Mournful songs were well liked in the old days. Like Knoxville Girl, I took her by the golden curls and dragged her round and round. In Mattie Grove, Lord Arnold cuts off his wife's head and kicks it against the wall. Carter Stanley was a good one to sing the mournful songs. The Story of the Lawson Family where on Christmas Eve dad killed his wife and all the kids but one, the one that lived to tell the story. We still have them in pop culture from time to time, but they're not nearly as good as the old-time ones, because the old-time ones happened like they were told in the song.




When I was a kid I saw the intelligence in dogs and all the animals, but the people I grew up among, the culture I grew up in, taught me it isn't so. But I never really believed it. Almost did, but not quite. Then got to knowing some and by now when a squirrel runs under my tire and there's nothing I can do to avoid it, I feel the same as if it were a child, only it's legal to run over a squirrel, but not legal for a child. A squirrel runs under my tire and I get away with it. A child does and I don't. I believe the animals have souls and I pray for them the same as I do a human.
It seems to me a soul is a soul, each one a drop of the universal ocean that is God. I like to tell people who drop in to visit Jr that if his conscious mind doesn't recognize them, it's ok, because his mind doesn't work anymore, but his soul is wide awake and he knows you there. I don't know if they know what I'm talking about, but I believe in every case they did. Whether or not they went along with it they never say. I just say it because I believe it.
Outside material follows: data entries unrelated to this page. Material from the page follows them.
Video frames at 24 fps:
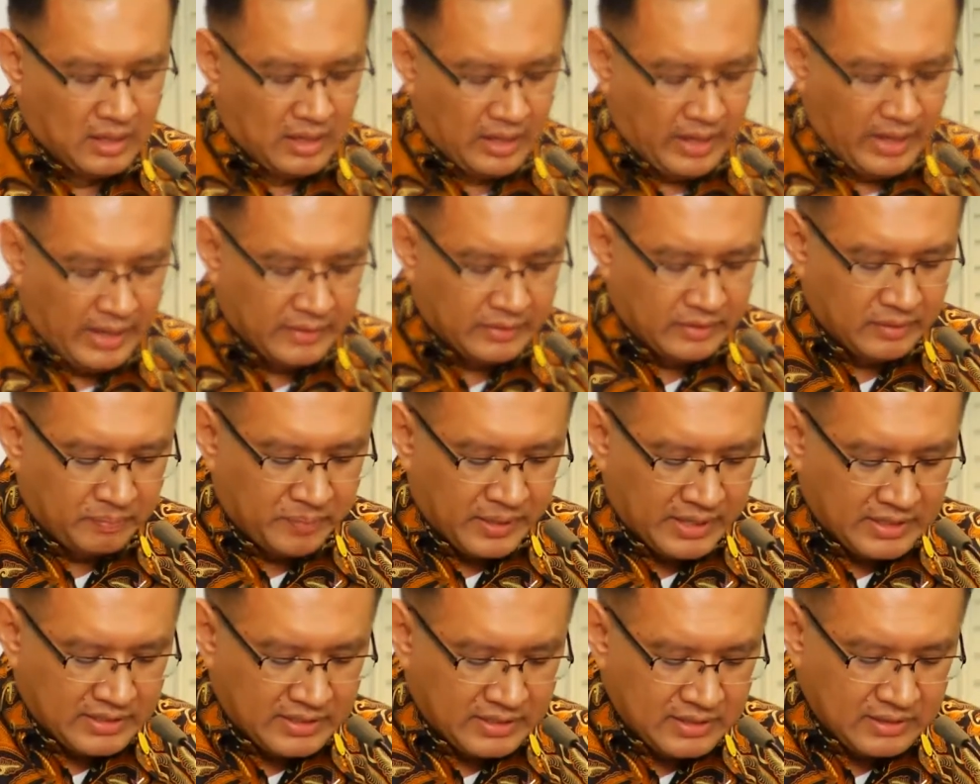At the
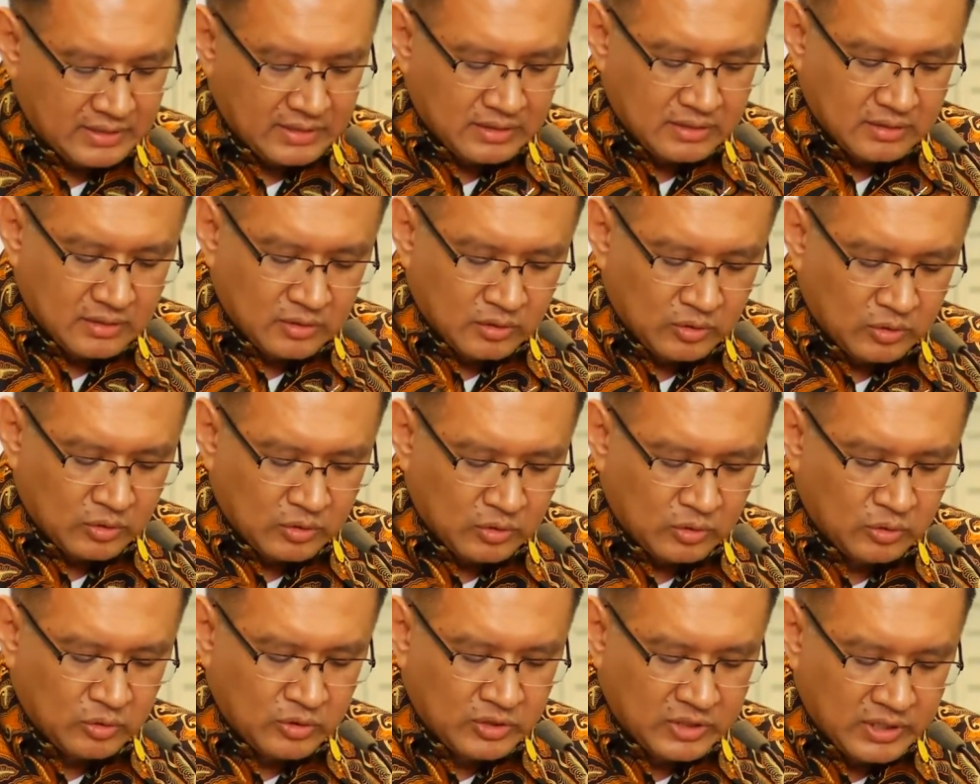present,
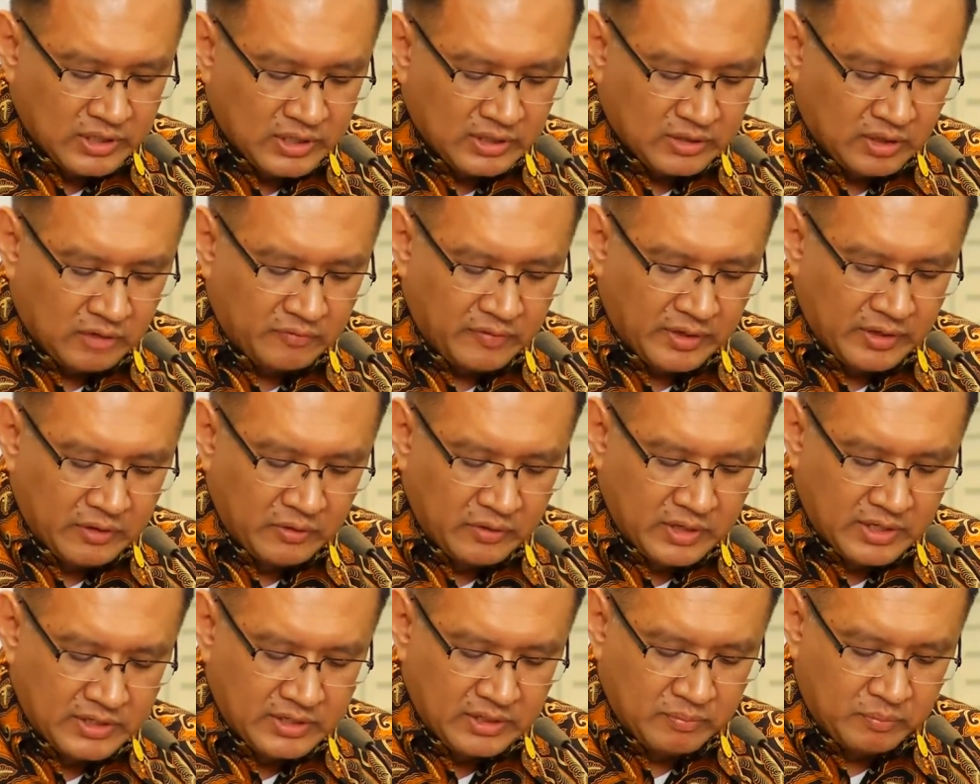two-thirds of
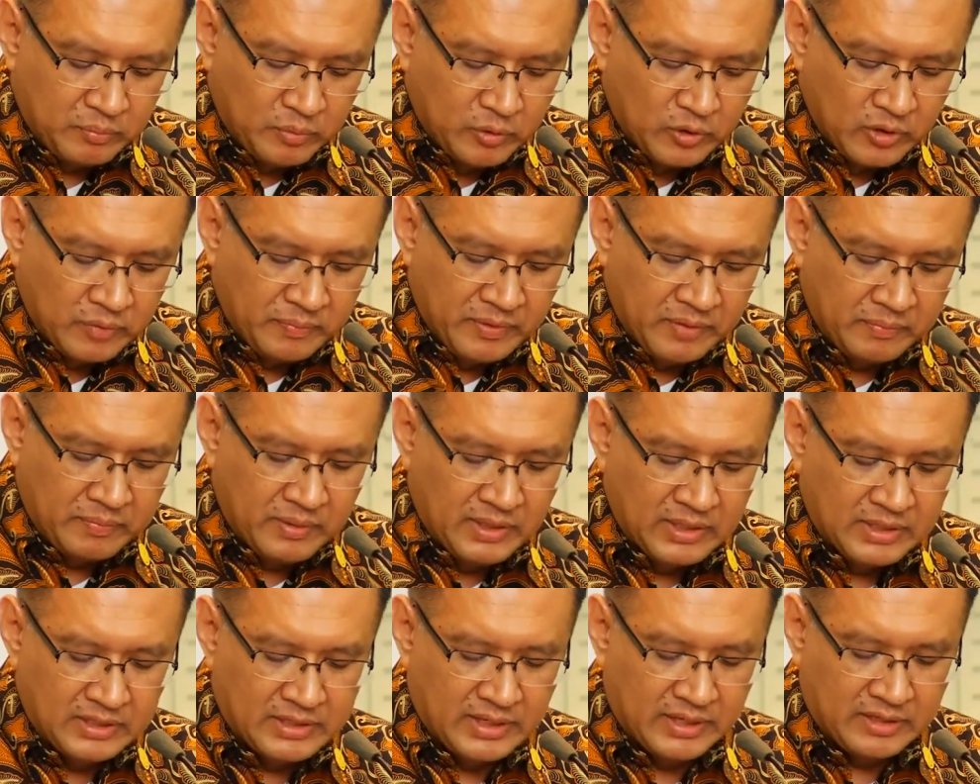Indonesian poor
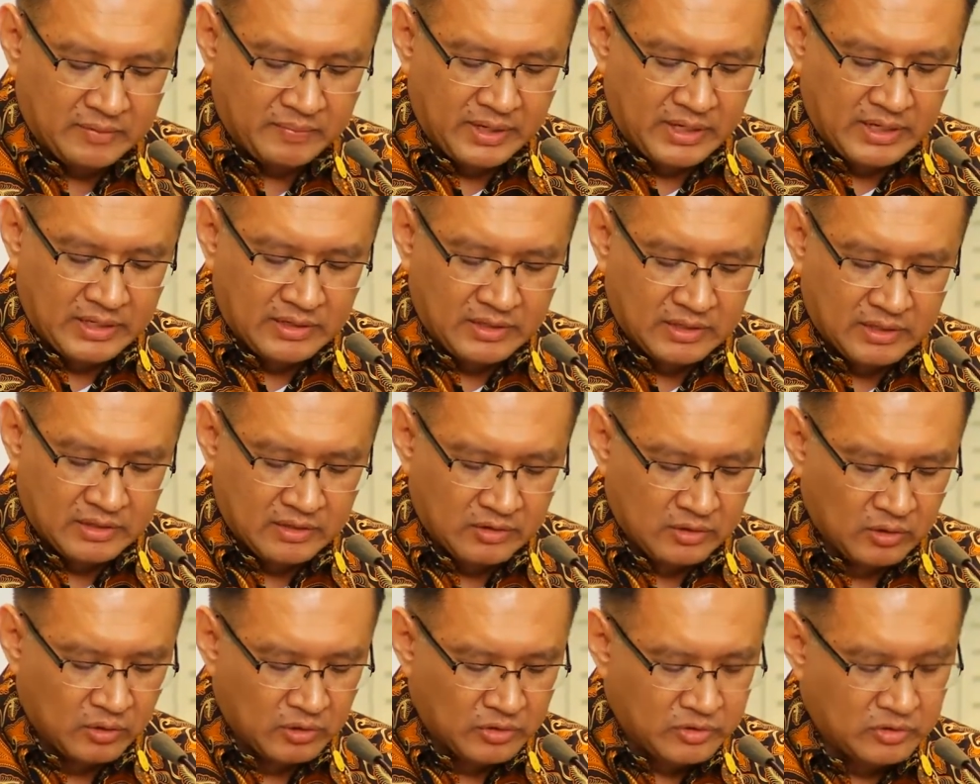people's expenditure
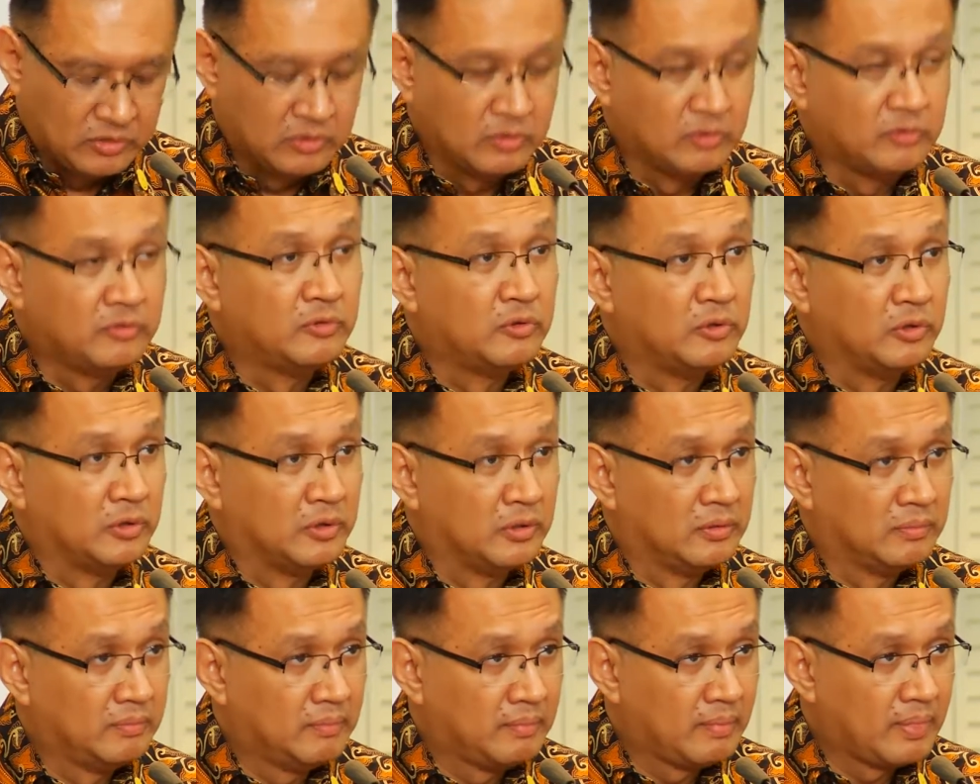goes to food.
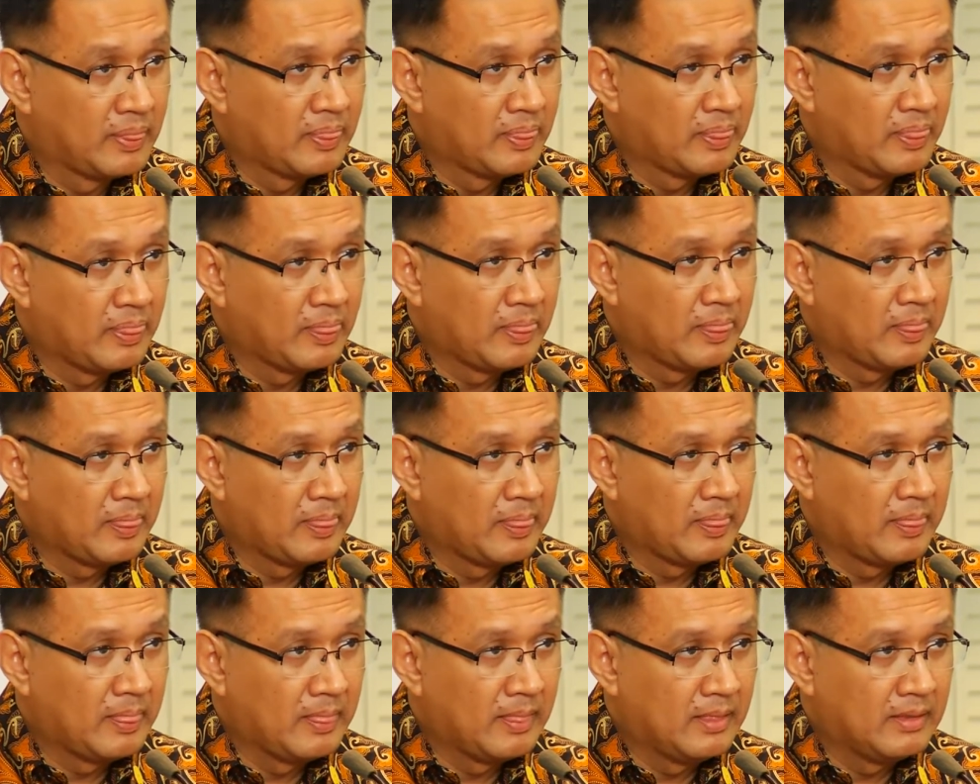
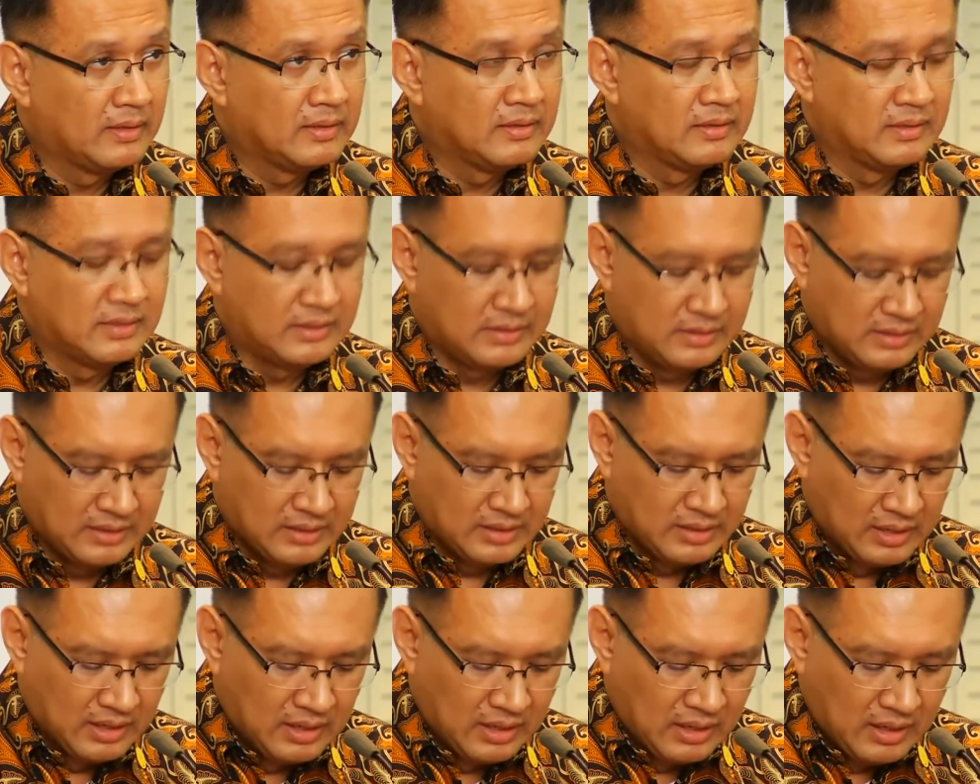See?
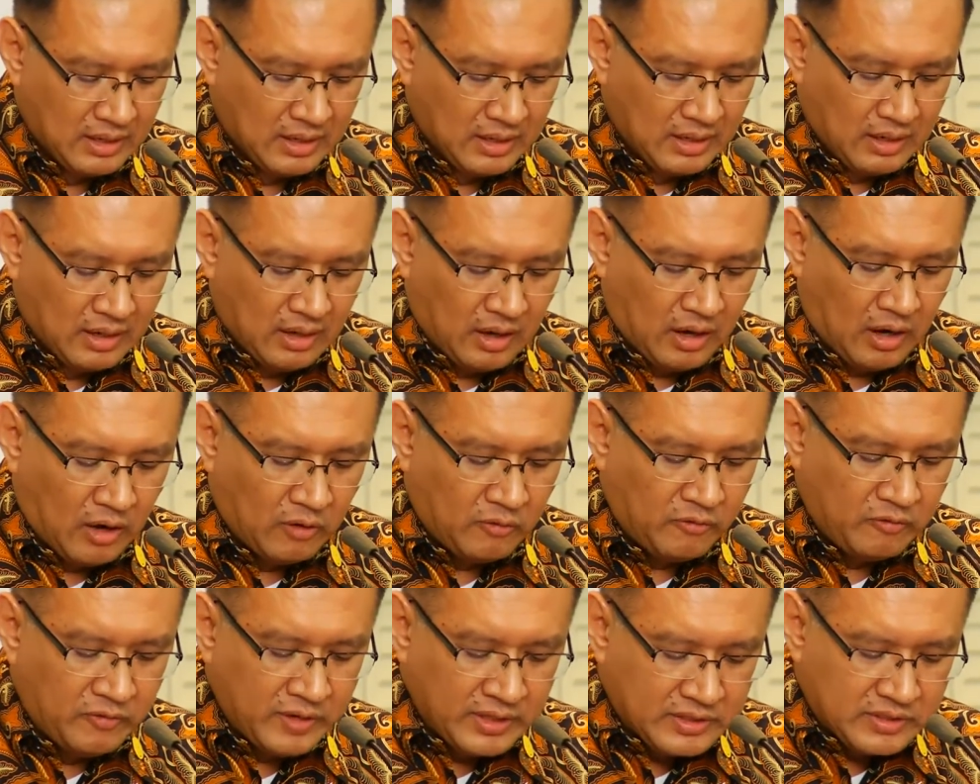
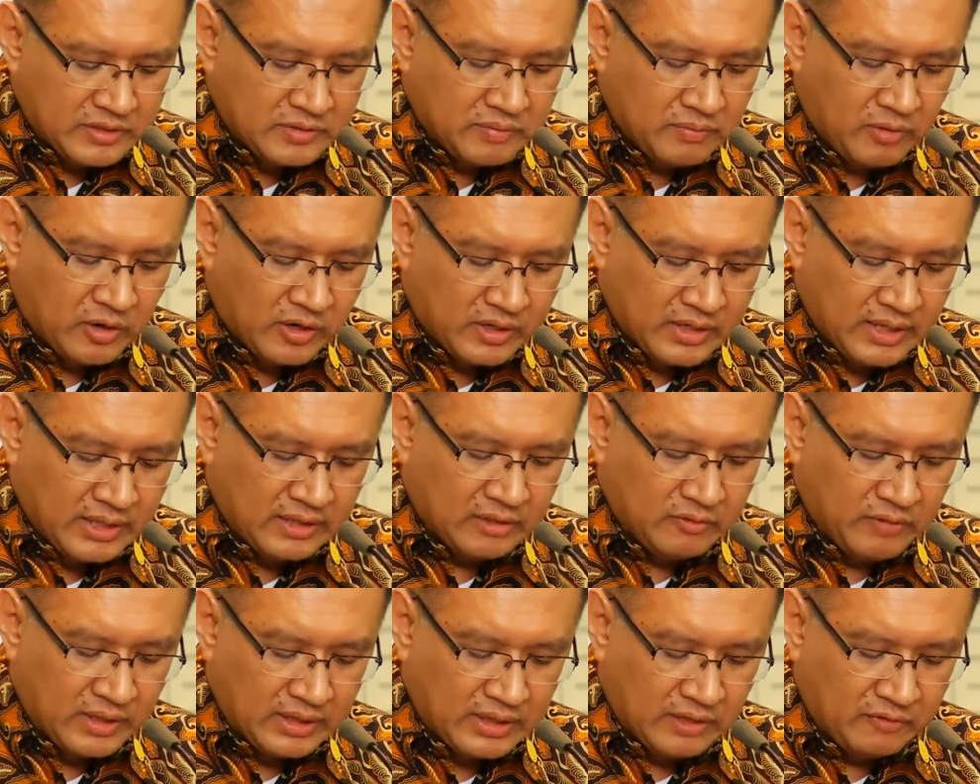Of which more than
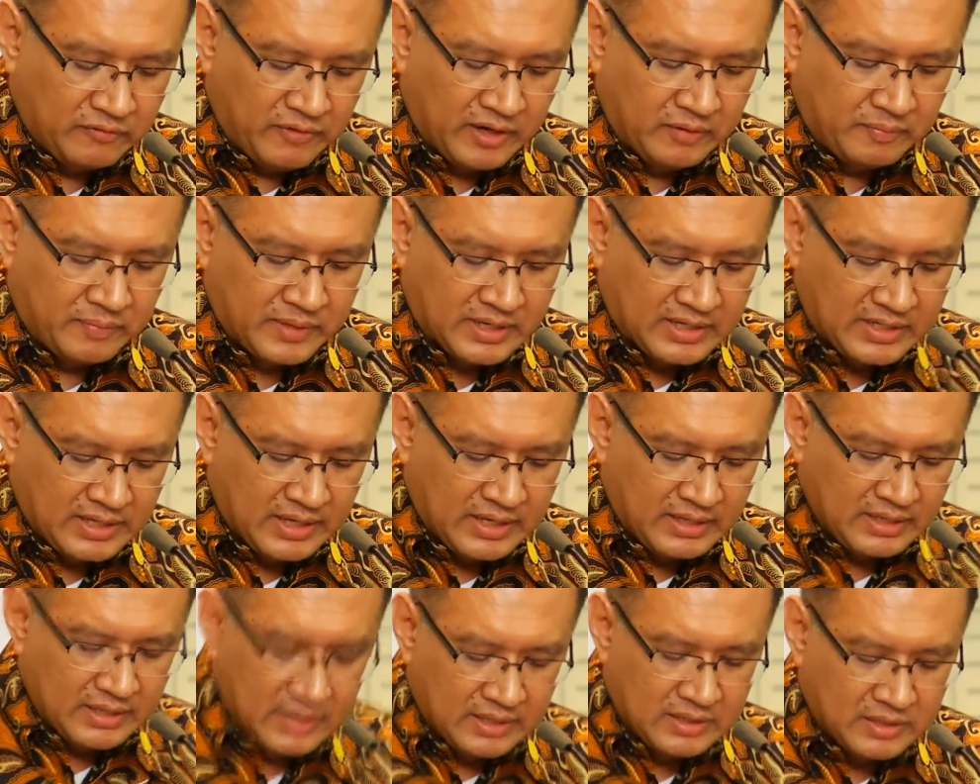
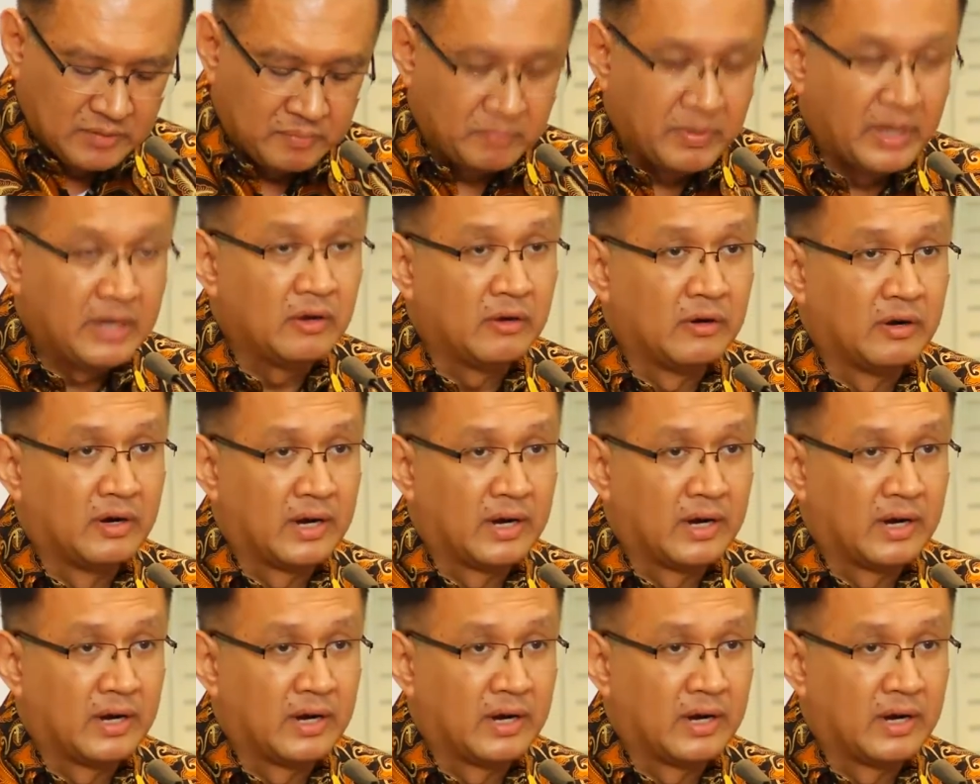25% is spent on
This was one of the many things I knew in childhood that were taught out of me by school and culture. In my nonconformist outsider way of life in my adult years I've been able to return to what I knew as a child that culture denied. Not many years ago, less than 5, I heard a man interviewed by a dj in Galax in a conversation about the Rex Theater where some of the first bluegrass bands played, Bill Monroe, Flatt & Scruggs, Stanley Brothers, Reno & Smiley, and so on. This would be late 30s, 40s, and the elderly man said, 'In them days people thought somethin of one another.'
That, too, returned to what I saw as a child. I had to come to the mountains to find the tail end of a culture where people thought something of one another. It took some getting used to when my parachute landed me amongst people who believe their neighbors are more important than celebrities.